-- Data for this task follows --

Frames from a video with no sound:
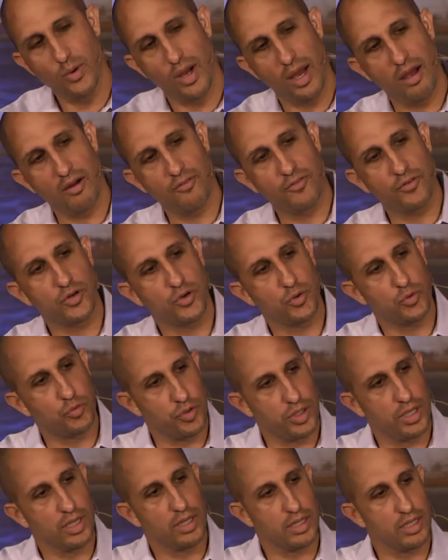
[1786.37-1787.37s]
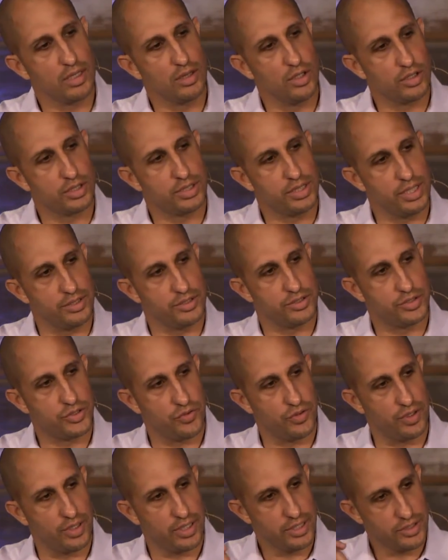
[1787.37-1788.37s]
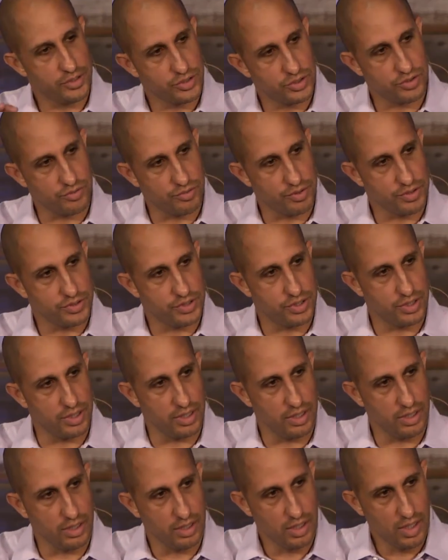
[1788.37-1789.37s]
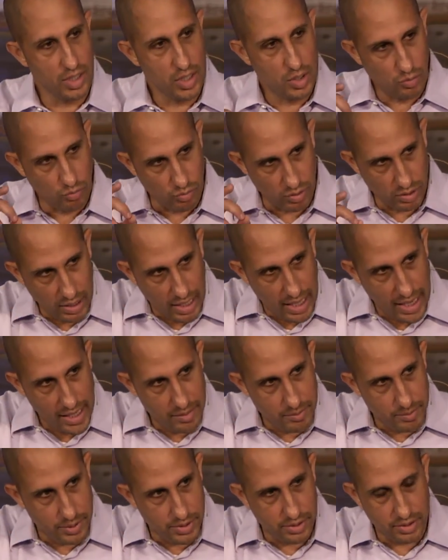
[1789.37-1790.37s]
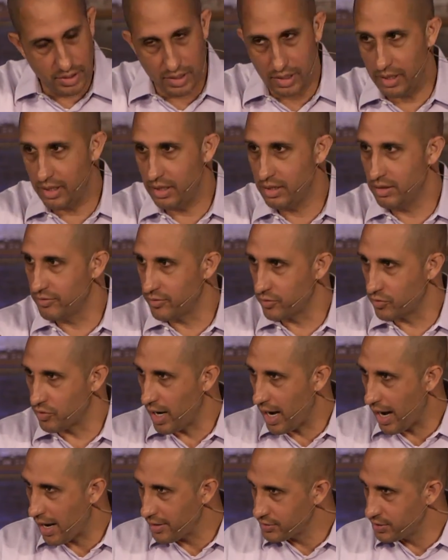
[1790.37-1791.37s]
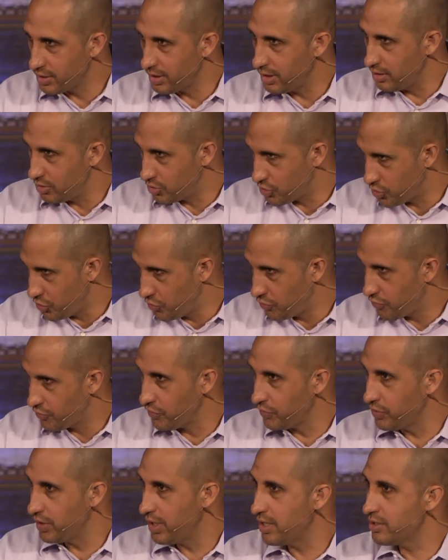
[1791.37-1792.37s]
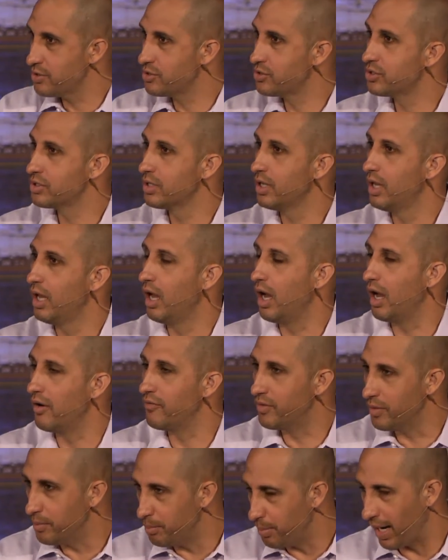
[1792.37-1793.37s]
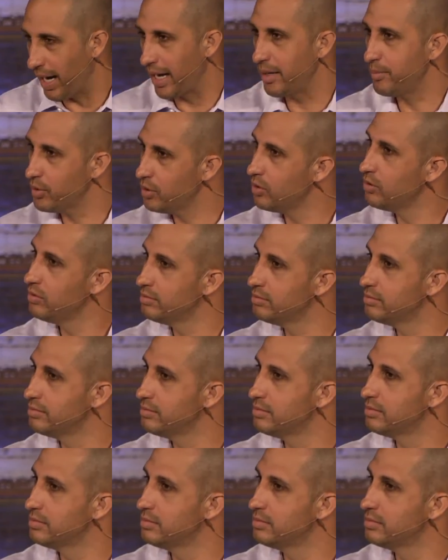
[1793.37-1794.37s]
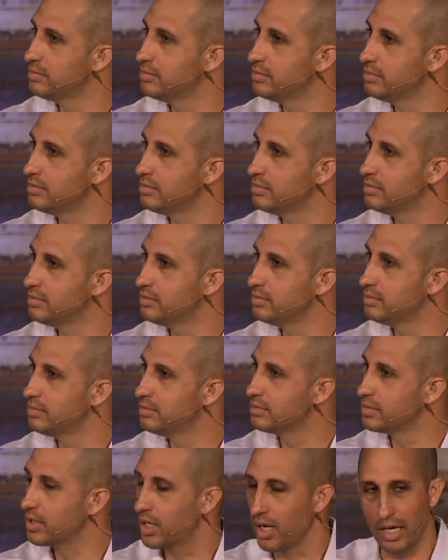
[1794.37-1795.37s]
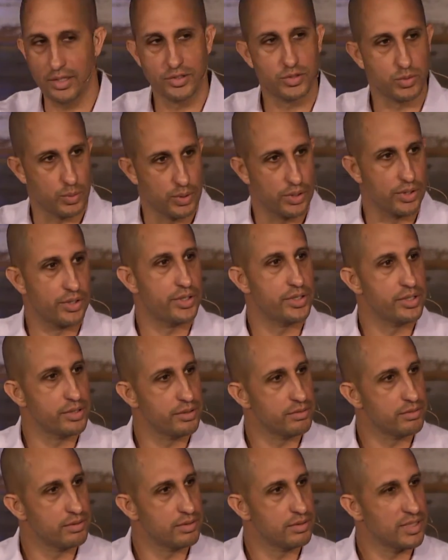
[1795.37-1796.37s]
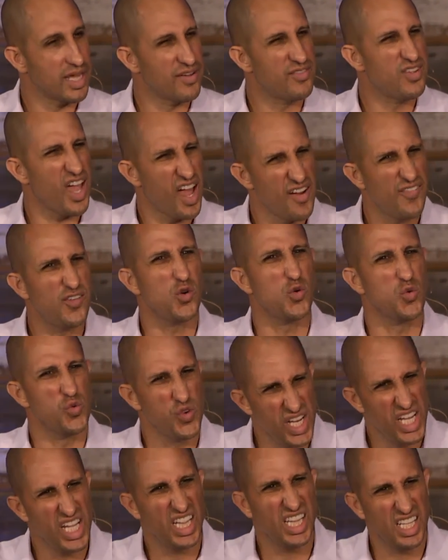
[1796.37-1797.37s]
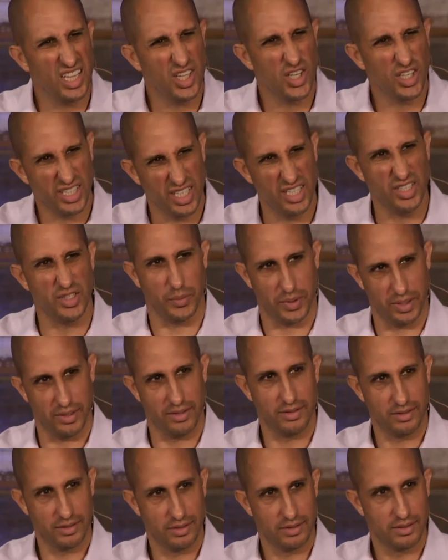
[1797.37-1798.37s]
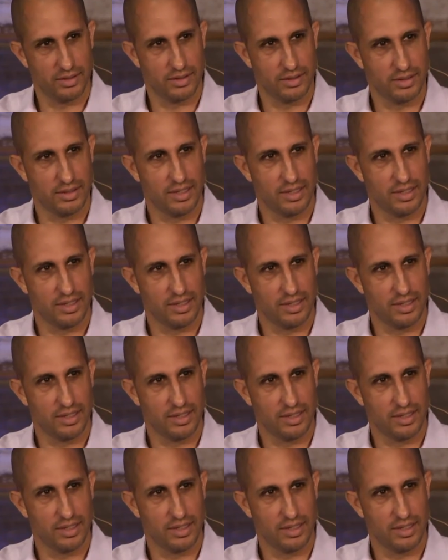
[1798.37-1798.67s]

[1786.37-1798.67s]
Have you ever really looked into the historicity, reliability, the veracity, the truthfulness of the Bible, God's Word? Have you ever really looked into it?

-- Data for this task concluded --

→ **Assignment**:
Since the pictures are not wanted, write out the rest of the data exactly as it reads.

→ **Response area**:
Frames from a video with no sound:
[1786.37-1787.37s]
[1787.37-1788.37s]
[1788.37-1789.37s]
[1789.37-1790.37s]
[1790.37-1791.37s]
[1791.37-1792.37s]
[1792.37-1793.37s]
[1793.37-1794.37s]
[1794.37-1795.37s]
[1795.37-1796.37s]
[1796.37-1797.37s]
[1797.37-1798.37s]
[1798.37-1798.67s]

[1786.37-1798.67s]
Have you ever really looked into the historicity, reliability, the veracity, the truthfulness of the Bible, God's Word? Have you ever really looked into it?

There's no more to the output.